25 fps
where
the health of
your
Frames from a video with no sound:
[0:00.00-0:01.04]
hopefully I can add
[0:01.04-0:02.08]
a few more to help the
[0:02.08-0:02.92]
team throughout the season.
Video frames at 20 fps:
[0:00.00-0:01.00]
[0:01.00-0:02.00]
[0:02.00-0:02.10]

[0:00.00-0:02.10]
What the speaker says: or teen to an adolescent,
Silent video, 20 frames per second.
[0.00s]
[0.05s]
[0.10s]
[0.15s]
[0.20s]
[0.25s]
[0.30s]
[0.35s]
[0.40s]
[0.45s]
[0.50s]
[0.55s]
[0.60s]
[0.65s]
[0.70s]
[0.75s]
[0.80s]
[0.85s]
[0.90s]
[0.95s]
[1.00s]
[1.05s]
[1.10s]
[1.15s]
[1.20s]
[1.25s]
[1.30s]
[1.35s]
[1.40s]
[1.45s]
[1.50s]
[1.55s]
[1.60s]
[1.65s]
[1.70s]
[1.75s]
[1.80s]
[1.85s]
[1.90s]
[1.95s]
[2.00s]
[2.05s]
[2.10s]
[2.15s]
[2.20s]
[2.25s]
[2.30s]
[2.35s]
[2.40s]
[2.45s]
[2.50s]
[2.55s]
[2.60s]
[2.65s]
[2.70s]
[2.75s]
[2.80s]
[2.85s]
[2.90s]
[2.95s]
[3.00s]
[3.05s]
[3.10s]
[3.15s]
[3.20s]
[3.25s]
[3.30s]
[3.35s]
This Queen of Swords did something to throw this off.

» TASK BRIEF
The records above should all be quoted exactly, please.

» RESULT OF THIS EXERCISE
25 fps
where
the health of
your
Frames from a video with no sound:
[0:00.00-0:01.04]
hopefully I can add
[0:01.04-0:02.08]
a few more to help the
[0:02.08-0:02.92]
team throughout the season.
Video frames at 20 fps:
[0:00.00-0:01.00]
[0:01.00-0:02.00]
[0:02.00-0:02.10]

[0:00.00-0:02.10]
What the speaker says: or teen to an adolescent,
Silent video, 20 frames per second.
[0.00s]
[0.05s]
[0.10s]
[0.15s]
[0.20s]
[0.25s]
[0.30s]
[0.35s]
[0.40s]
[0.45s]
[0.50s]
[0.55s]
[0.60s]
[0.65s]
[0.70s]
[0.75s]
[0.80s]
[0.85s]
[0.90s]
[0.95s]
[1.00s]
[1.05s]
[1.10s]
[1.15s]
[1.20s]
[1.25s]
[1.30s]
[1.35s]
[1.40s]
[1.45s]
[1.50s]
[1.55s]
[1.60s]
[1.65s]
[1.70s]
[1.75s]
[1.80s]
[1.85s]
[1.90s]
[1.95s]
[2.00s]
[2.05s]
[2.10s]
[2.15s]
[2.20s]
[2.25s]
[2.30s]
[2.35s]
[2.40s]
[2.45s]
[2.50s]
[2.55s]
[2.60s]
[2.65s]
[2.70s]
[2.75s]
[2.80s]
[2.85s]
[2.90s]
[2.95s]
[3.00s]
[3.05s]
[3.10s]
[3.15s]
[3.20s]
[3.25s]
[3.30s]
[3.35s]
This Queen of Swords did something to throw this off.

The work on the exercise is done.